I turned my phone back on and told the engineer that we were ready to board the next train, which turned out to be a bust, as did the next two. In the fourth I felt not one but two separate hot spots at opposite ends of the train. I gave both the werelight treatment, but neither responded. We dutifully made a note of the carriage and moved on.
In our whole line of trains I only found one more ghost—that of a plump white woman in a low-cut Jane Austen dress. Even with me pumping up the werelight she remained so transparent I couldn’t tell you what colour the dress was. She appeared aware of us and her mouth moved, but there was no sound. She only lasted thirty seconds before, scowling and with her fists bunched in frustration, she shattered, falling to pieces as if she’d been made of porcelain.
Once we’d written her up and checked the last of our trains I turned on my mobile and called Nightingale. It went straight to voicemail, so we jumped down and Hiran walked us across t
he yard towards the side Nightingale and Abigail were supposed to be working.
We found Nightingale under a raised floodlight by the hangar-sized maintenance building, jotting down notes.
“Where’s Abigail?” I asked.
Nightingale pointed down the side of the building.
“She popped off down there,” he said.
“To do what?” I asked. Nightingale is often aghast—his word—at the restrictions we put on young people and he feels modern adults are far too overprotective.
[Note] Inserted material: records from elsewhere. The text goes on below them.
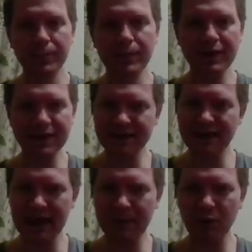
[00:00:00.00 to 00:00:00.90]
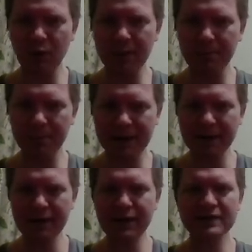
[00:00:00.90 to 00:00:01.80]
That's going to happen quite a bit.
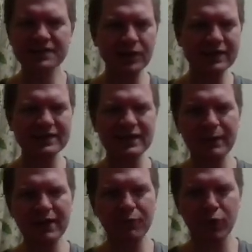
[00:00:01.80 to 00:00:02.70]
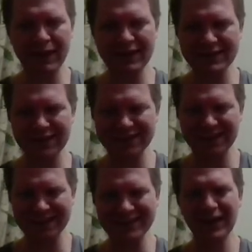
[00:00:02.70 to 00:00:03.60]
So this is going to be a 4 mana
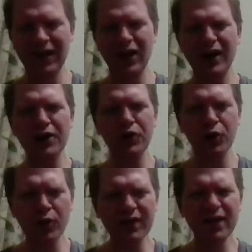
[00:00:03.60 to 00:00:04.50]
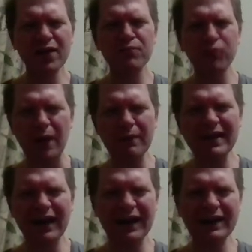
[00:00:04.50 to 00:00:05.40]
6/6. On curve, probably
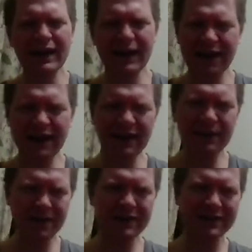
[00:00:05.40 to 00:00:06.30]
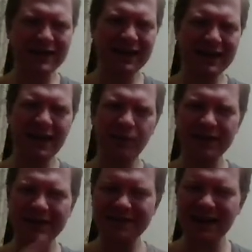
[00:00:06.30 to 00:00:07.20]
not. And in the mid to late game, when
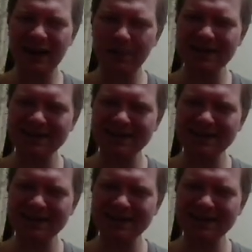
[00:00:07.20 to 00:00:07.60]
this happens,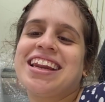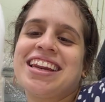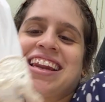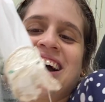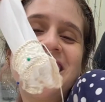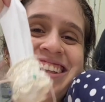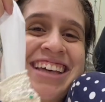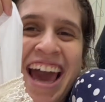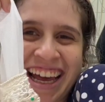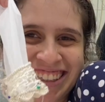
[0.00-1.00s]
Now let's
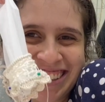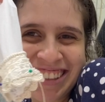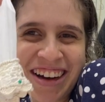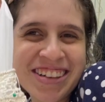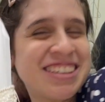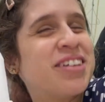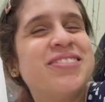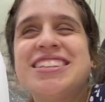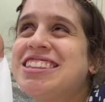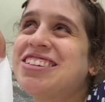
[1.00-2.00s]
hand sew some
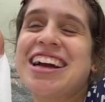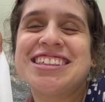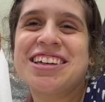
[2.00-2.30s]
stretchy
But even given that background, he still had way more faith in Abigail’s common sense than I did.
“She’s up to something clandestine, I’m sure,” he said.
I left Jaget with Nightingale and stalked off to find out what Abigail had got into now. There was a raised platform running the length of the workshop. Hiran had told us that we were fine as long as we stayed on these and I hoped Abigail hadn’t wandered off.
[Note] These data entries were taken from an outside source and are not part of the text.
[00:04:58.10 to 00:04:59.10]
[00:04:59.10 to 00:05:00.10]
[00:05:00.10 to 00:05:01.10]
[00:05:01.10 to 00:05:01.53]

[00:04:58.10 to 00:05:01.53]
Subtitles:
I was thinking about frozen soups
I walked the length of the platform, and as I reached the end I heard Abigail speaking.
“I can’t talk now,” she said and I guessed she was tucked out of sight at the front of the train.
I heard another voice, high pitched, breathy but too quiet for me to make out the words. Nosiness is practically a professional requirement in the police, so I had no qualms about quietly easing myself closer so I could eavesdrop.
“Because Peter is here,” said Abigail, then a pause. “You’re the ones that don’t want him to know.”
The other speaker either laughed or had a coughing fit.
“I should tape you and sell it to Fox Watch,” said Abigail.
“There’s a house,” said a different voice, with the same breathy texture, only crisper and better enunciated. “It sits out on a hill at the end of the line. It used to stand alone but now it’s crowded round—there are stories and ghosts.”